My wine origin story is far more prosaic. Whilst I was certainly bitten by the bug, it sadly wasn’t an atomic spider. Nor can I claim a Damascene conversion in the (gamma) radiant light of a 1959 Chambolle Amoureuses.

But there is a beginning. A time after which wine was Something Worth Paying Attention To.

[Flashback] 1994. July. Chablis. 9am. Office du Tourisme. If it started anywhere, it started here. Wine had been around at home of course – the odd Weinbach Gewürztraminer gracing the family table. But not until my first university summer vacation did things really kick in.

Dad and I booked a car ferry ticket to Calais and not much else, with a vague plan to visit Burgundy. He drove overnight and we got as far as Chablis, where the Tourist office booked us into a B&B in nearby Courgis that happened to be on a vineyard – Domaine de la Conciergerie, then run by Christian Adine.

The choice of Chablis? Well, 9km away the local patron saint, St Edme is buried in the large Cistercian abbey of Pontigny. Better known to history as Edmund of Abingdon, Archbishop of Canterbury in 1234. And erstwhile founder of St Edmund Hall, the Oxford college I was studying at and that Dad had too.

A fortunate association, because we quickly came to like the place and the wines. It was easy, with many producers having boutiques in the village centre. It was picturesque. It was welcoming – Madame Adine ran a friendly B&B with a great breakfast. We left with several choice bottles, including some 1993 Grand Cru Les Clos from Jean-Marc Brocard’s shop, and we’ve been back on several occasions.

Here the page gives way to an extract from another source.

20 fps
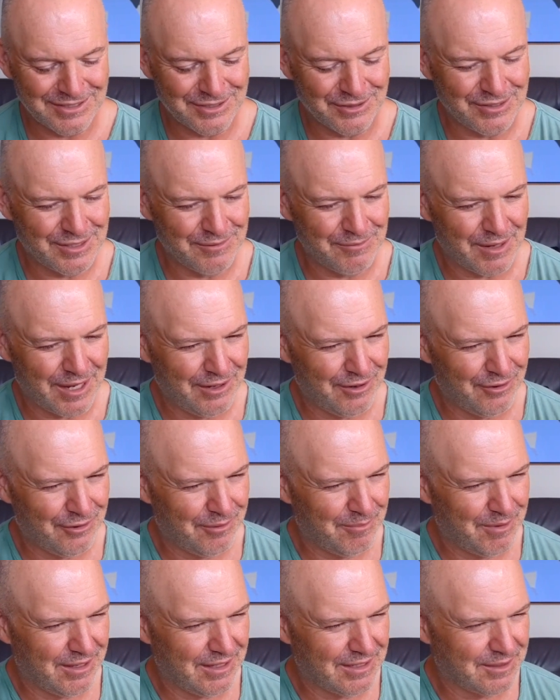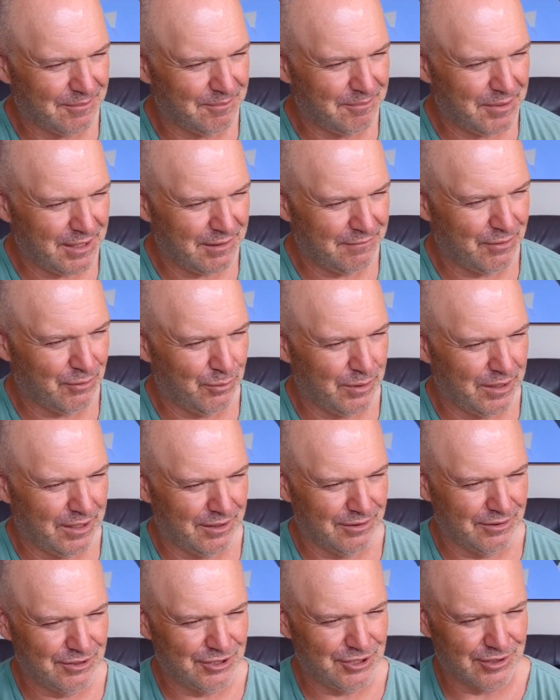So it's a bit of a
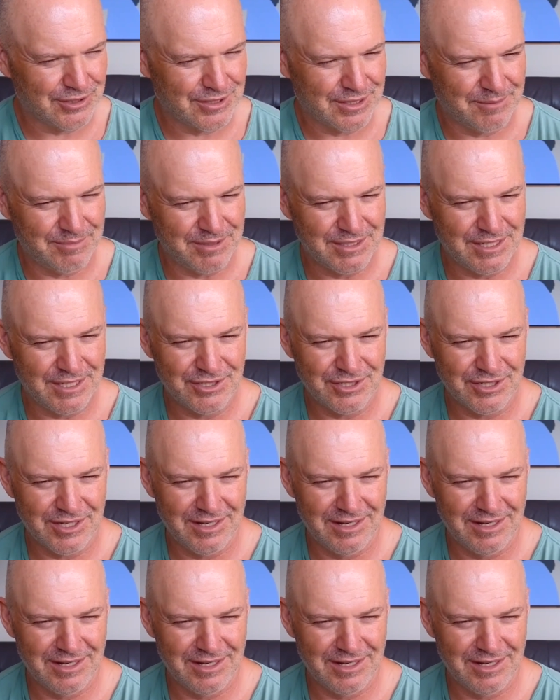weird juxtaposition.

From there, we headed to the Côte d’Or. Once again, benevolent coincidence had its influence: my great, great, great, great grandfather has his birthplace marked with a plaque in Dijon city centre (he was Général de Division under Napoleon). Continuing the wine theme was only natural, stopping in at places like the Clos de Vougeot and Domaine Bertagna next door, before returning home through the Loire Valley.

I was hooked.

[Training montage] The following year was Bordeaux – then, incidentally, terribly set up for wine tourists. After that, the Rhône, then to Alsace and Burgundy again after my final year in 1997. The snowball was definitely rolling by the time I started work. By the end of 1998, as I began to explore more widely, to help me remember what I was drinking I started keeping the labels of interesting wines in a wine book.

Over time, this became something of a wine diary. Now on Book 7, I have recently been transcribing these onto my appropriately-titled website, winebook.co.uk, which has given me the opportunity to re-read what I wrote then, and to look back on my own learning and development – highlights, disappointments, experiences and mistakes included.

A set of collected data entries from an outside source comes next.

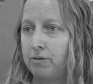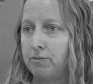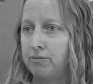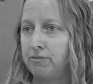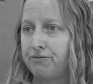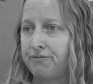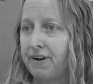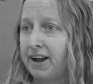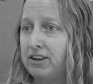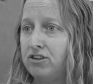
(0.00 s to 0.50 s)

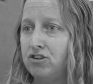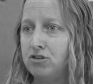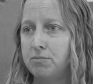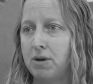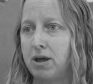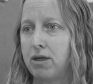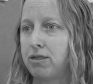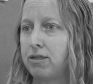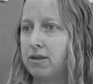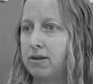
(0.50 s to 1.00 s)
find new
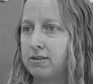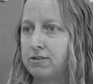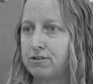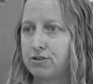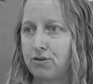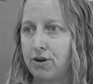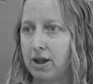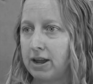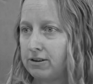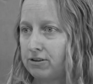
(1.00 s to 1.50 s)
methods,
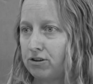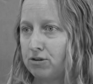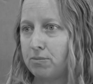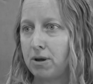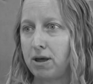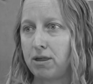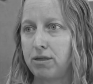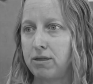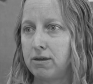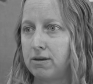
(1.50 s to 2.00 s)
create new
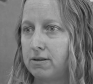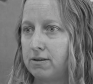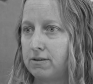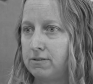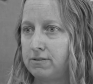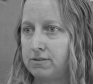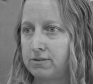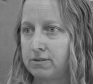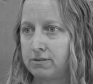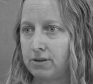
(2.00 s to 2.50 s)

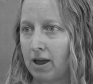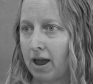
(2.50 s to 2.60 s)
methods,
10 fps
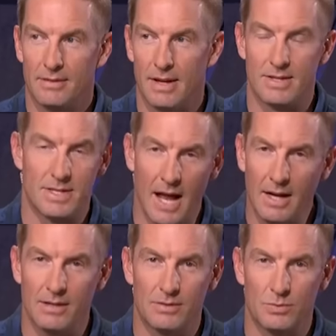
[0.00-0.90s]
is
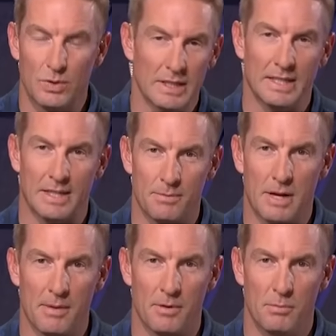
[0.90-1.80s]
not really going to
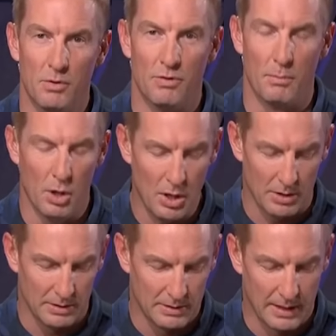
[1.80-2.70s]
be able to move the
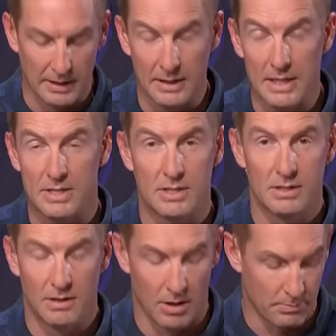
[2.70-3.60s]
ball, at least
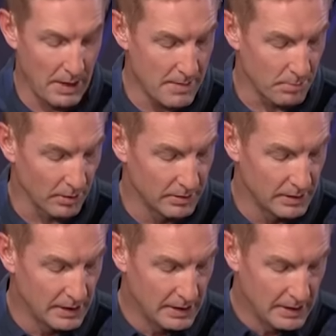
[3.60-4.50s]
on paper.
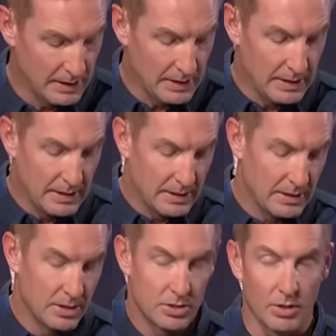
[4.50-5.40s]

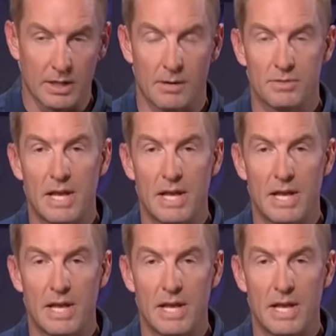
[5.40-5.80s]
So it comes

That development included both the informal, like joining Purple Pages around 2006, and the formal, through WSET. I did Level 3 in a block week in 2004, then 2007-2009 took their Diploma (though, curiously, graduated in 2010), winning the McNie Tasting Trophy along the way. Diploma especially expanded my wine horizons, such as discovering South African fine wine.

The climax of superhero stories always has them facing their ultimate challenge. 2013. The eve of the Marathon du Médoc (incidentally, the best way to visit Bordeaux Châteaux). I posted my application to attempt the Everest of wine: the MW study programme.

Without needing to reprise Mr Hemming’s comprehensive overview of what that entails, I’ll summarise it as 4 years of tasting, visiting, discussing, enjoying, suffering and passing ammo in the trenches, that culminated in the magic 2 letters last September.

MW brings deep understanding of what wines are, but above all, why they are. It certainly transformed my tasting, especially the capacity to assess wine quality, objectively and honestly. It also brings a fantastic network of friends, colleagues, winemakers and wine lovers.

Wine Superhero then? Nah. Not only could I not claim that (that’s my old mentor, Barry Dick MW, winesuperhero.com) but also I would not.

The real superheroes of wine are those who strive to craft the great wines we love to drink, handling the vagaries of growing seasons, regulators and accountants, often for scant financial reward.

I’m just a wine drinker whose hobby got slightly out of hand.